人工的には造り得ない、しかし実在するゲームのワンシーンのような世界は訪れるの者を非現実的な空間へと引きずりこんでしまいます。
巨大な菩提寺
タ・プロームは「梵天の古老」と言う意味で、ジャヤヴァルマン7世が母を弔う菩提寺として建立した仏教寺院だそうです。
「タ」は「おじいさん・おばあさん」という意味になるので、お母さんの為に建てたこのお寺の名前は「梵天のおばあさん」と訳するのが相応しいのかもしれません。
東西1000m、南北600mの広大な敷地に三重の回廊を持っていた寺院には、かつて僧侶を中心に1万人以上の人々が暮らしていたと言われています。
樹々に浸食され続ける寺院
安全確保や状態保持のため補強はしてあるものの修復はほとんどせず、ほぼ深い密林から発見されたままの姿を保っています。
それがタ・プロームの最大の魅力であり、それがゆえ遺跡の大半は巨大な樹木ガジュマルによって食べ尽くされています。

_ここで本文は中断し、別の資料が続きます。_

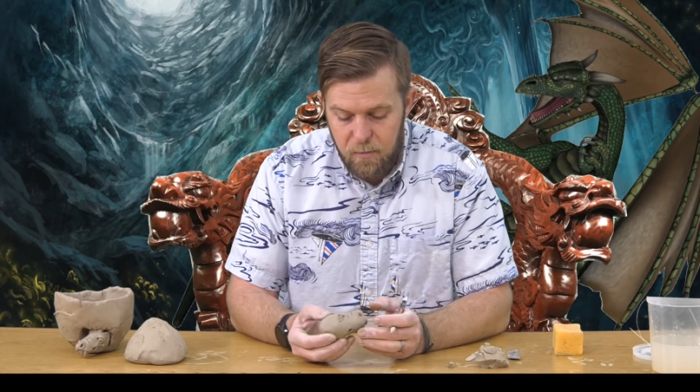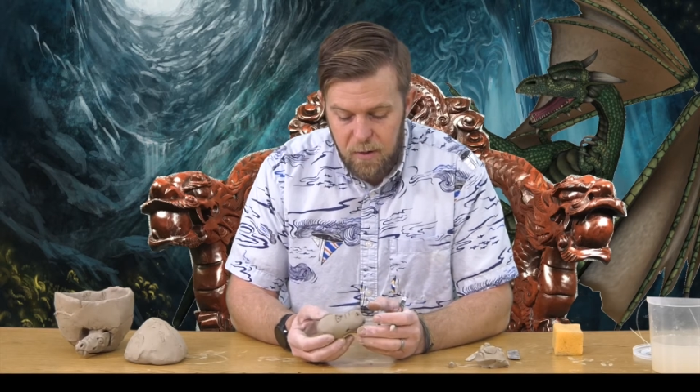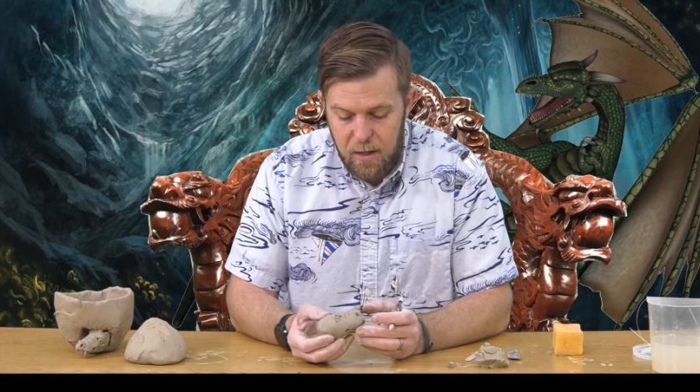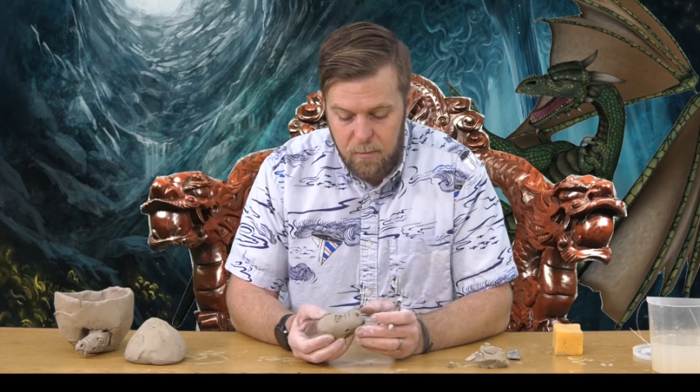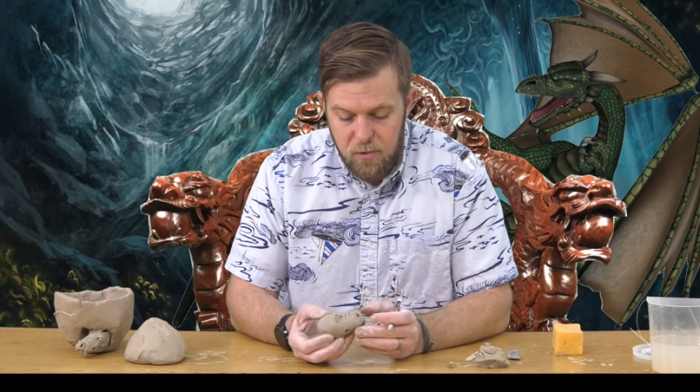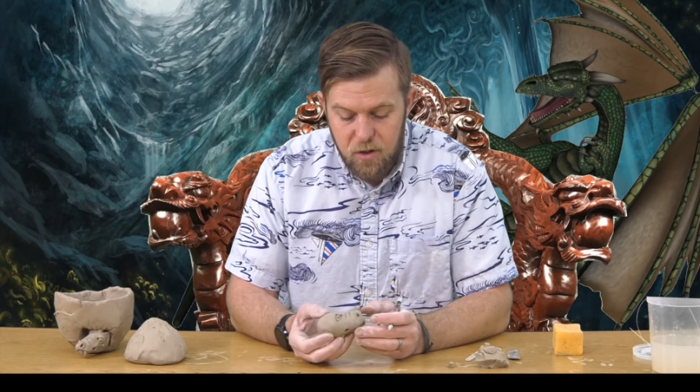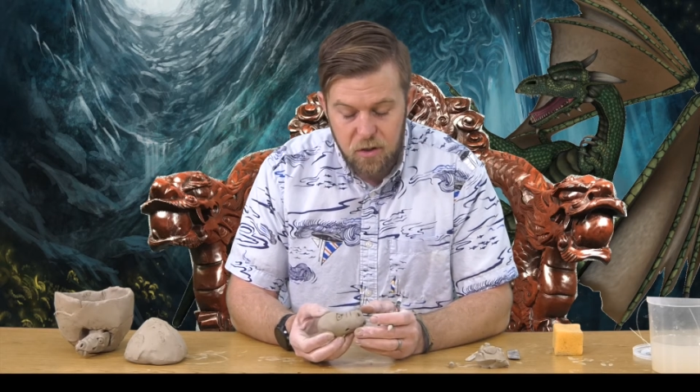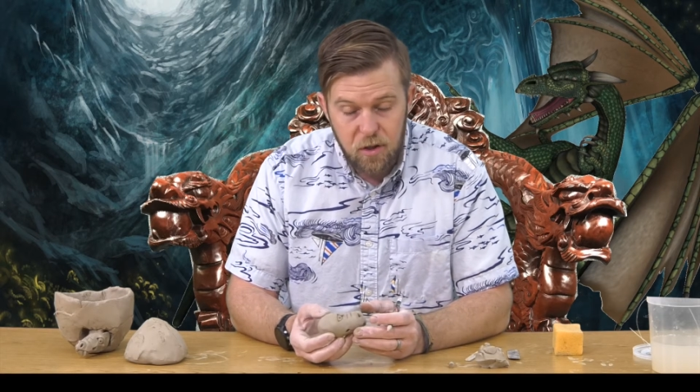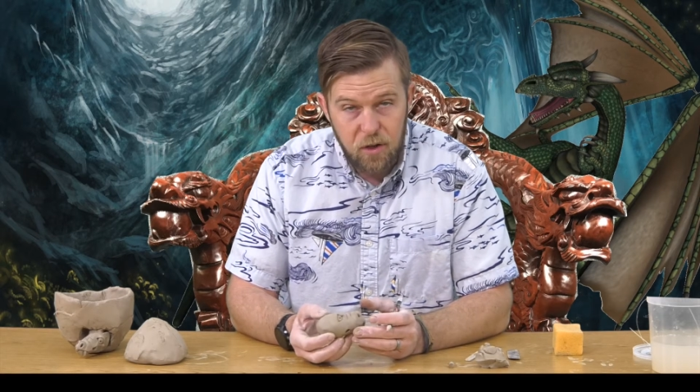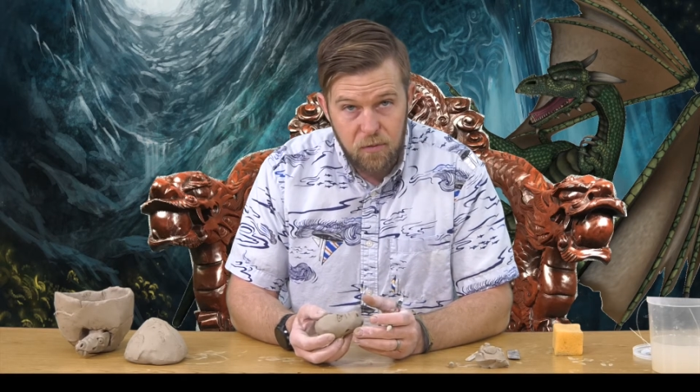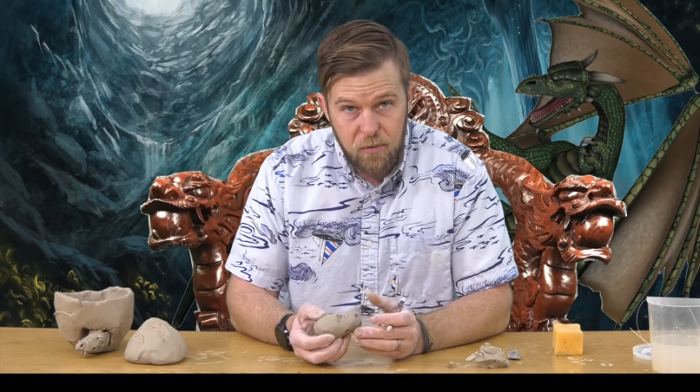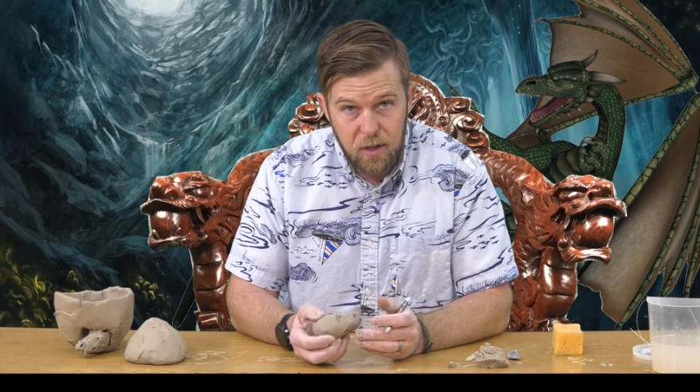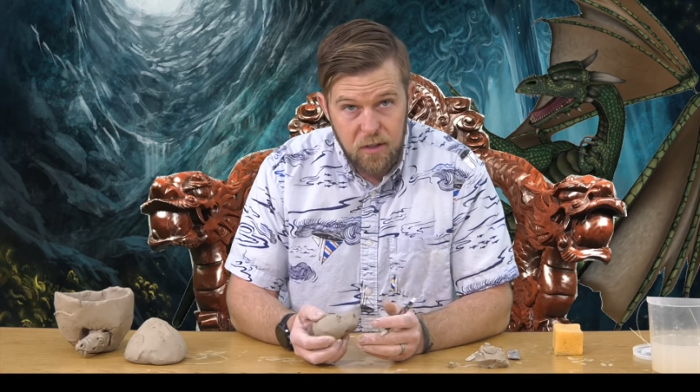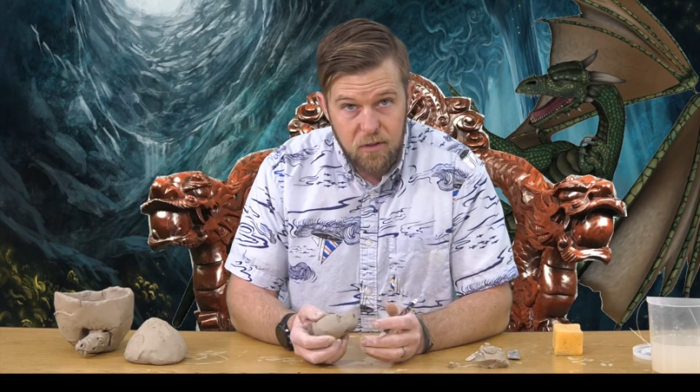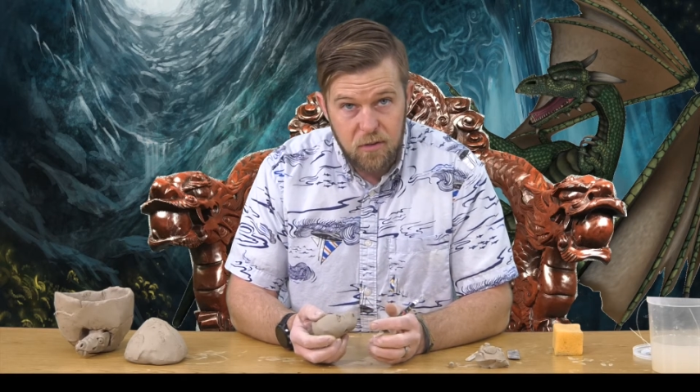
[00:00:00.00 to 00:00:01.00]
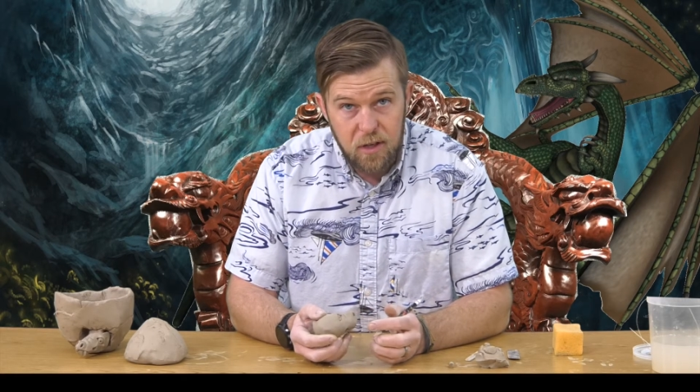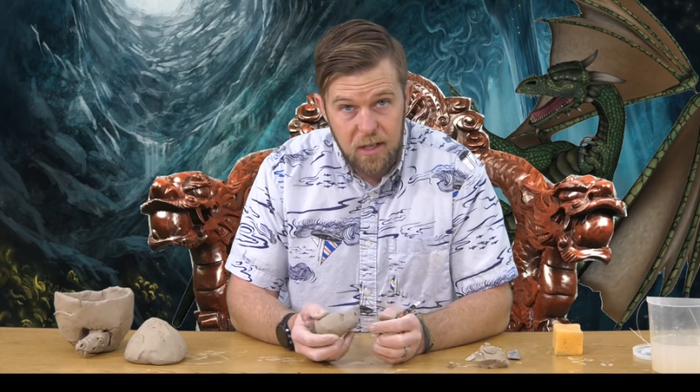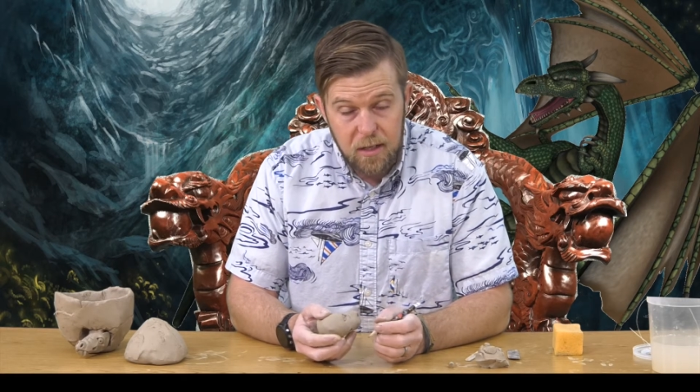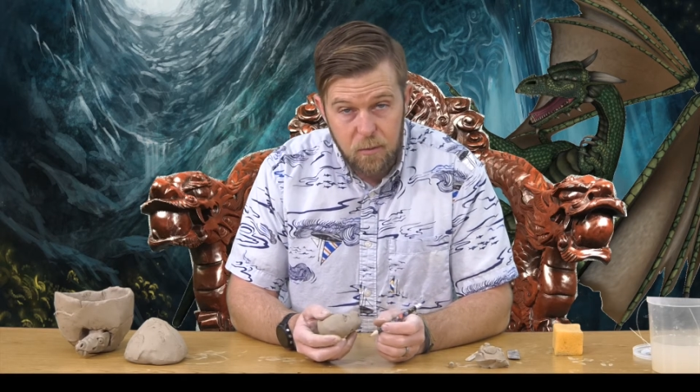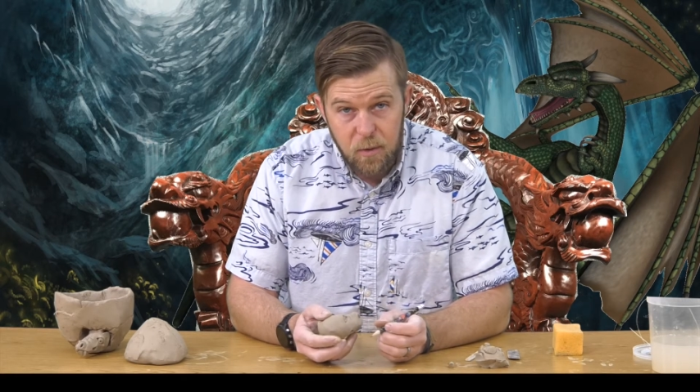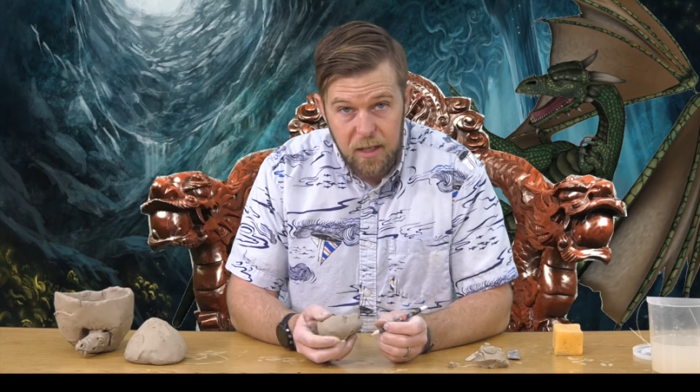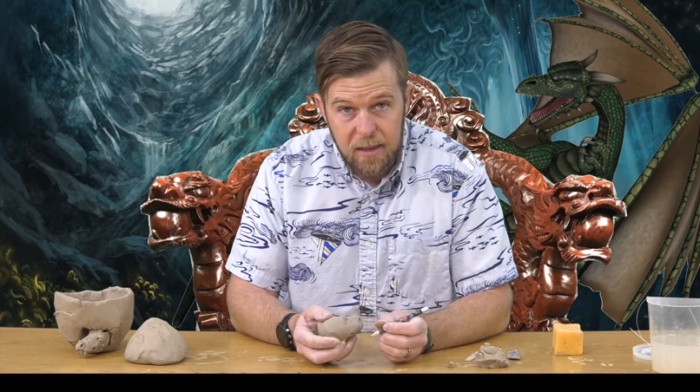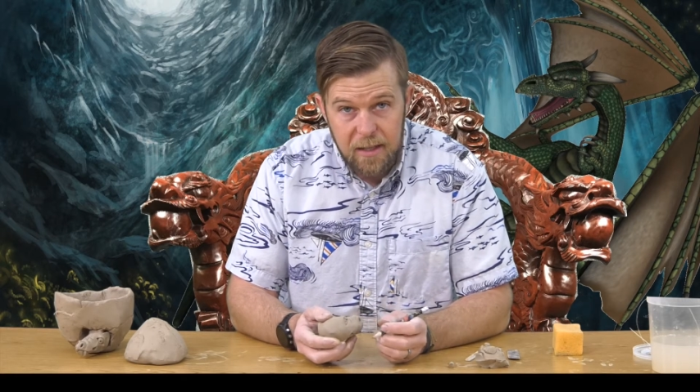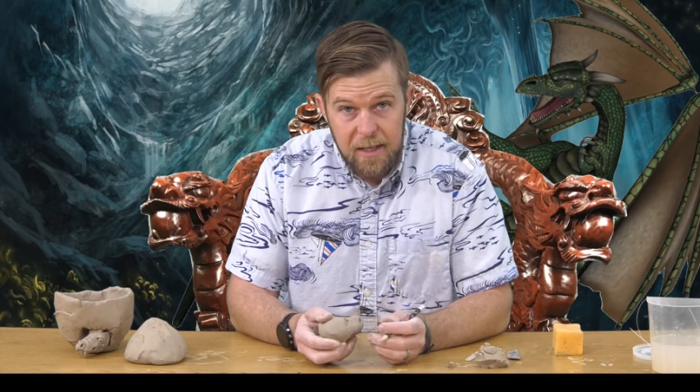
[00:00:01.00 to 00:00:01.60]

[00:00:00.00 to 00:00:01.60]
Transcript: I'm sure, are frustrated with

いたるところで建物を押しつぶし、太い根がまるで血管や神経細胞のように遺跡全体を浸食し、養分を吸い取りその存在を乗っ取っているかのようです。
今も成長を続けるガジュマルは当然のようにタ・プロームをさらなる崩壊へと導いており、植物の生命力をひしひしと感じさせてくれます。
年々とその姿を変え続けるタ・プロームは単なる過去の遺産ではなく、今もなお生き続けている遺跡と言ってもいいのかもしれません。
卵が先かニワトリが先か
ジャヴァルマン7世の時代に建立された寺院は短期工事が多かったそうです。タ・プロームも工期が短くもともと壊れやすい脆い造りでした。
遺跡の修復方針について、「樹木は遺跡を崩壊させているのか?いやいや崩壊した遺跡こそが樹木を支えているのでは?」という卵が先かニワトリが先かのような議論が繰り返されているそうです。
しかしこの光景を目にする者にとってはどちらであっても、ただただ自然と時間の作り出した芸術品に心を奪われるのみです。
樹木に飲み込まれ苔の生すガレキを眺めていると、かつてこの寺院に1万人以上もの人々が暮らしていたということが信じられません。淡く深い苔の色彩に滅びの美学さえ感じてしまいます。